Lately I have been focusing so much on my victories, what I did well, and what I did right, etc… but I ignored my struggles of not doing well, feeling defeated, facing confusion and pain… I don’t think I was identifying with myself anymore in this blog!

Maybe I got arrogant – as if I’m this can-do-it-all-by-myself endurance athlete, only going for the wins but not counting the losses, not appreciating how I got here, but only remembering that I am here right now… I know I don’t dwell on weaknesses and negativity, but perhaps I’ve become insensitive to what others are going through, or even sometimes very insensitive to what I’m going through when things are rough!  I feel like I haven’t even been allowing myself to be weak, in the pursuit of perfection (my biggest personality flaw).

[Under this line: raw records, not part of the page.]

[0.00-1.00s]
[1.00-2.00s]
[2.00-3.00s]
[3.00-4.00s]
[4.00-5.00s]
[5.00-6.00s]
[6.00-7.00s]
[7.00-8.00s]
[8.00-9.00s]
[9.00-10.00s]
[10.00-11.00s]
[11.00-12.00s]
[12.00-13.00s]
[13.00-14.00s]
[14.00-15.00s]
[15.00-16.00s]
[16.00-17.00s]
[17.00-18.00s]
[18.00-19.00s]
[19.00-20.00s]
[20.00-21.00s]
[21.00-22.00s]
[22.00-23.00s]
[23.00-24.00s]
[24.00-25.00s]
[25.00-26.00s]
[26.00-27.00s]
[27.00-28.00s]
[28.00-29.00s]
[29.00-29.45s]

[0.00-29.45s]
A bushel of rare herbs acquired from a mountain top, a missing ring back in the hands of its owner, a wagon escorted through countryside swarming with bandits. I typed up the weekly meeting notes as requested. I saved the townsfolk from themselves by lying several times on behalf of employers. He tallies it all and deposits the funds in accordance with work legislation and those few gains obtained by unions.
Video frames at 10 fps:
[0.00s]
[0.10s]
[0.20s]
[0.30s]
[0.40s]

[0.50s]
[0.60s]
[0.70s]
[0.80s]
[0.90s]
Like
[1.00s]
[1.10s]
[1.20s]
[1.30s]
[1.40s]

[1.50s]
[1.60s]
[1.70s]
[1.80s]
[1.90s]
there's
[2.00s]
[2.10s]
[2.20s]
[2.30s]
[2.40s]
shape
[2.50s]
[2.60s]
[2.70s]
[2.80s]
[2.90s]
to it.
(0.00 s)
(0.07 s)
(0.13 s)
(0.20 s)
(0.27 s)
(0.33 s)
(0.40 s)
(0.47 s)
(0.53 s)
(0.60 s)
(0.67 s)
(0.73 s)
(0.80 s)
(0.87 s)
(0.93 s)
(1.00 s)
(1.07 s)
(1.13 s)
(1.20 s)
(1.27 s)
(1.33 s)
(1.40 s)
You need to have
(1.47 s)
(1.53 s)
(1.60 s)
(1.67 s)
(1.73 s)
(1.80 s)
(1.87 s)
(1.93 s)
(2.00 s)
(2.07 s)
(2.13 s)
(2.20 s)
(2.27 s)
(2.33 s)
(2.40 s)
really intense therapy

I’m wondering if my recent entries have become almost too distant for other fibromyalgia patients to identify with – I discuss of no struggles and no questions, I just always seem to be doing the right thing and I’m feeling great and I’m doing great and I’m doing these crazy workouts… kinda lame.

Arrogance and complacency is what eventually catches us by surprise, I think – just when I think I am doing great and my health is at its peak, if I don’t stay humble and cautious, I could just go back to where I started.  I still need to eat right, exercise regularly, keep a healthy sleep schedule, and not overextend myself.  Once the cycle is broken, then things start going off track… I don’t want to go there.  And thankfully, I have such wonderful people doing amazing things that leave me very encouraging messages to make sure I don’t go there.  Because they remind me of how it all got started.  How hard it was the first time.  But what it means to have gotten there. 

At this stage in my experience with training and racing in endurance races, it is so easy to get wrapped up in meeting the training goals, performing well, staying strong, etc… but today I’m remembering why I’m doing this in the first place.  It’s not about the race, or kicking butt, or boasting about my personal victories…it’s about sharing my experience with the pain, and how I lessen the pain…and how we can all do so by making small changes.  I’m just a guiney pig to prove that even the hard-core exercising is not harmful for my condition, so that some of you can start enjoying a nice walk, a nice stretch and a better life. 

I didn’t do this all by myself – my life as a triathlete started only because I was in so much pain and misery for so long, that I had no choice but to desperately pray and ask what I was supposed to do to turn my life around…and I was gifted with a vision of crossing that finish line once again.  I cannot possibly take credit for all this…  it was a gift.  And I promise to keep sharing this gift with you, so that it helps YOU, not fulfill my own ego. 

Ok, with that said – 72 mile bike ride coming ahead this weekend in Lake Tahoe … it’s going to take me a long time to finish this as I’m only trained so far for maybe 55 miles, and that is a stretch.  But I will do it with joy and gratitude!